Almonty reported a 15% q-o-q reduction in total revenue to C$8.7m, on the back of lower WO3 sales (down 1.6% q-o-q to 34.5kmtu) as well as falling tungsten prices. Headline EBITDA improved from C$0.2m in Q215 to C$1.8m in Q315 due to a 34% q-o-q decline in cash production costs and a further 21% q-o-q reduction in G&A. Taking into account production costs allocated to tailings inventory and capitalised waste mining, we calculate an adjusted EBITDA loss of C$0.88m compared to losses of C$1.0m in Q215 and C$1.5m in Q115.

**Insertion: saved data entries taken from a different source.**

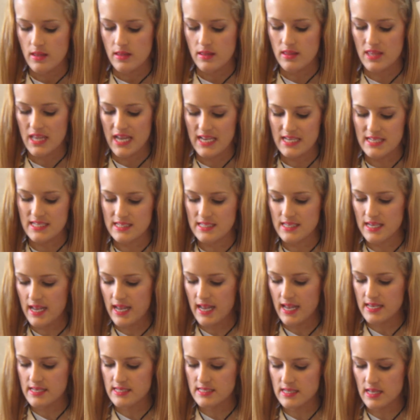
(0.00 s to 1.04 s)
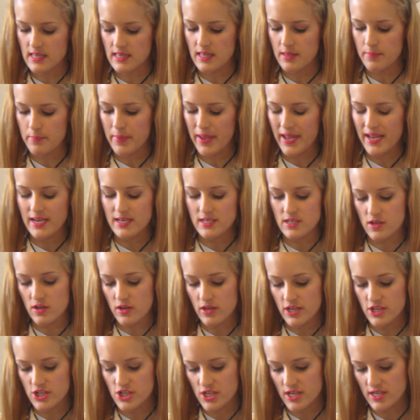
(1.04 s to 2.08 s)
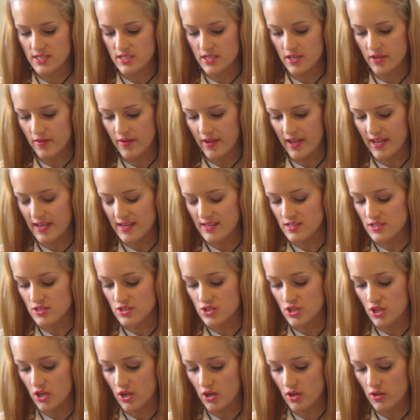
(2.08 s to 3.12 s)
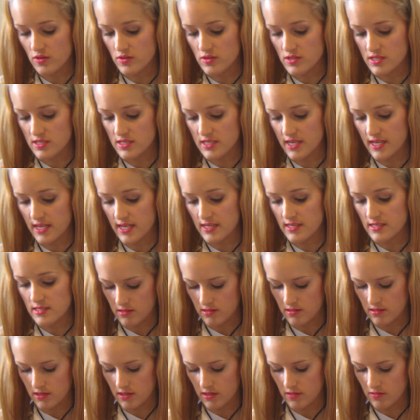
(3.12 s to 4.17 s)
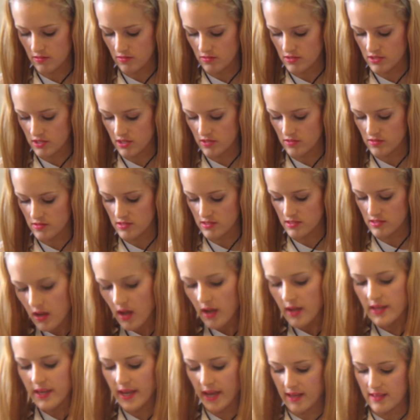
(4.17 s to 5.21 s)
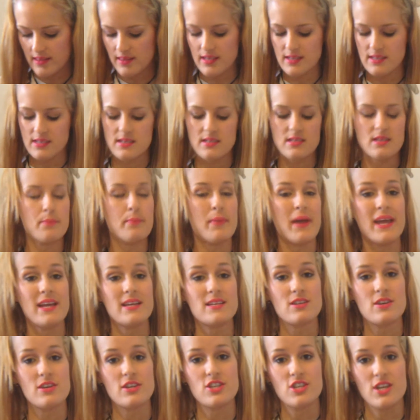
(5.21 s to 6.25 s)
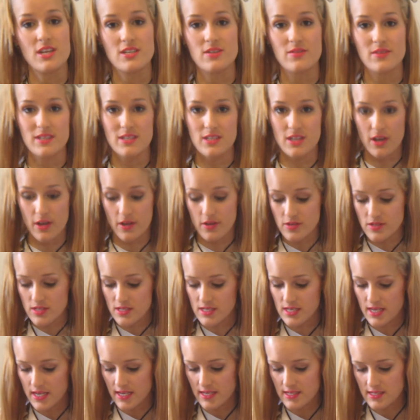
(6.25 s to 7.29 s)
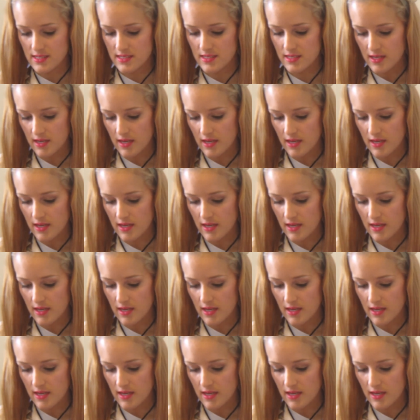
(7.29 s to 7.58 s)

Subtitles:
This is the baked eyeshadow in Toasted. No, not Toast. Yeah, this is the baked eyeshadow in Toasted.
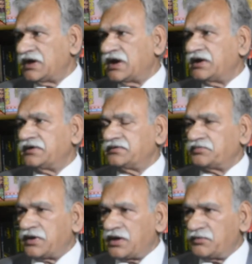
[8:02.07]
And
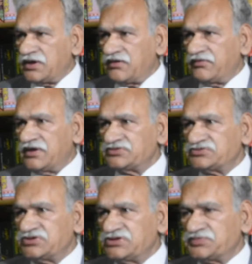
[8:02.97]
primary
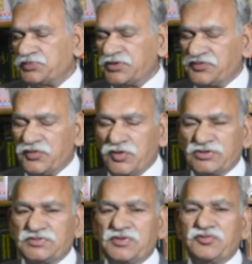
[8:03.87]
evidence is put
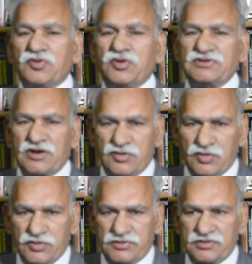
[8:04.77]
forth before the
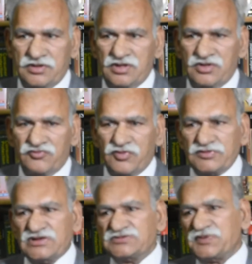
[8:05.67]
court for
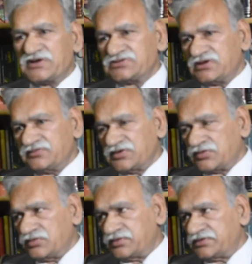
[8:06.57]
the inspection of the
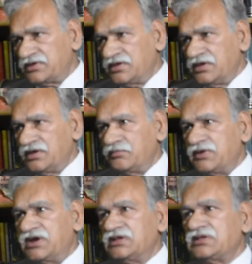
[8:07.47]
court.
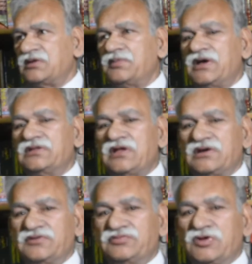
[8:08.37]
Meaning thereby
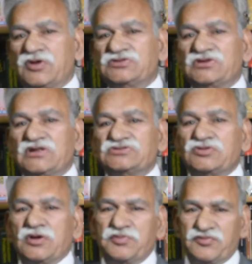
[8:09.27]
that if the original is
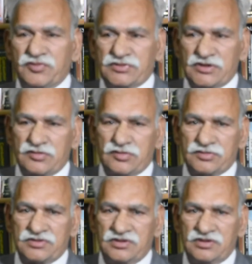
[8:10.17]
not before the
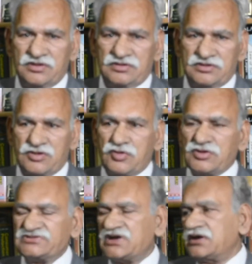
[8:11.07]

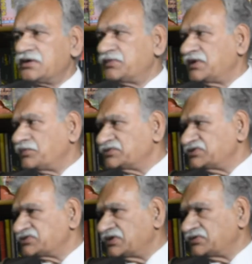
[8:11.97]
court shall not be in a
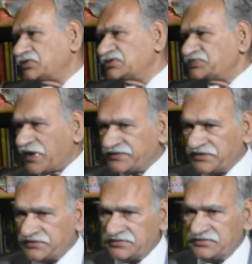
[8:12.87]
position to inspect
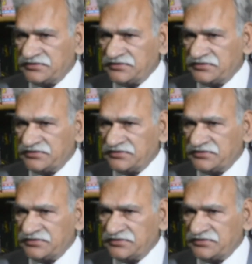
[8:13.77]
it.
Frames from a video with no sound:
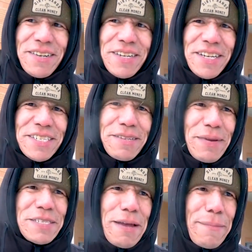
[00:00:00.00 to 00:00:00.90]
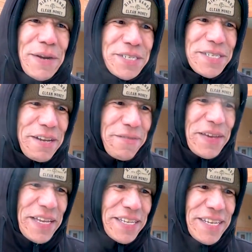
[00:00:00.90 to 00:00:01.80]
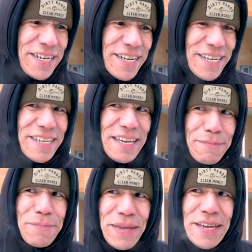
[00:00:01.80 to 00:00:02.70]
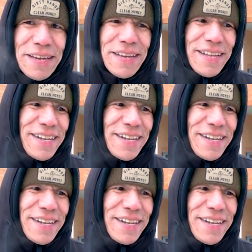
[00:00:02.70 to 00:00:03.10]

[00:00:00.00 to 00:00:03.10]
you're just a messed up person if you continue to keep being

Despite a 14% q-o-q reduction in the realised tungsten price, Los Santos generated a 6% increase in revenue to C$7.1m, driven by a 23% growth in production. This was due to the plant recovery improving to 61.2% in Q315 vs 58.7% in Q215 and the higher estimated processed grade. The improved operating performance has helped Los Santos’ production costs to reduce further, with the reported cash operating cost falling 9% q-o-q to US$79/mtu (excluding waste mining) and the allin unit cash cost dropping 11% to US$143/mtu (including capitalised stripping and costs allocated to tailings inventory).

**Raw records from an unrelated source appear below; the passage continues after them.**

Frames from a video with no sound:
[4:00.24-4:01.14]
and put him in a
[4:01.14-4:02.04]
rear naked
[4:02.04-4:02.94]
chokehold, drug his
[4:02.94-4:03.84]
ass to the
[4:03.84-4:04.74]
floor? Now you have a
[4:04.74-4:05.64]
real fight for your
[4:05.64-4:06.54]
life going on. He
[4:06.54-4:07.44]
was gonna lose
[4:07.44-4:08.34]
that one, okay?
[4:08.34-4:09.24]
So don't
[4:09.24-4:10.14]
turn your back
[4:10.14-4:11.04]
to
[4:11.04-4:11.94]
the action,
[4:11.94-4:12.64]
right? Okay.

Having incorporated the updated tungsten price assumptions and also included the financed valuation of the Sangdong project in our model, we revise our SOTP valuation of Almonty from C$1.00 to C$1.26/share. We now expect the benchmark APT price to average US$250/mtu in FY16, US$300/mtu in FY17 and US$350/mtu in FY18. We also take a more conservative stance on the near-to medium-term operational and cost improvements at WCM. Meanwhile, Sangdong adds considerable value at a 10% discount rate and assuming a 50/50 equity/debt funding split. Overall, we believe that Sangdong’s attractive economics coupled with a relatively large and high-grade resource base makes the project a valuable addition to Almonty’s current asset portfolio, especially given the current commodity price downturn that favours exposure to low-cost assets.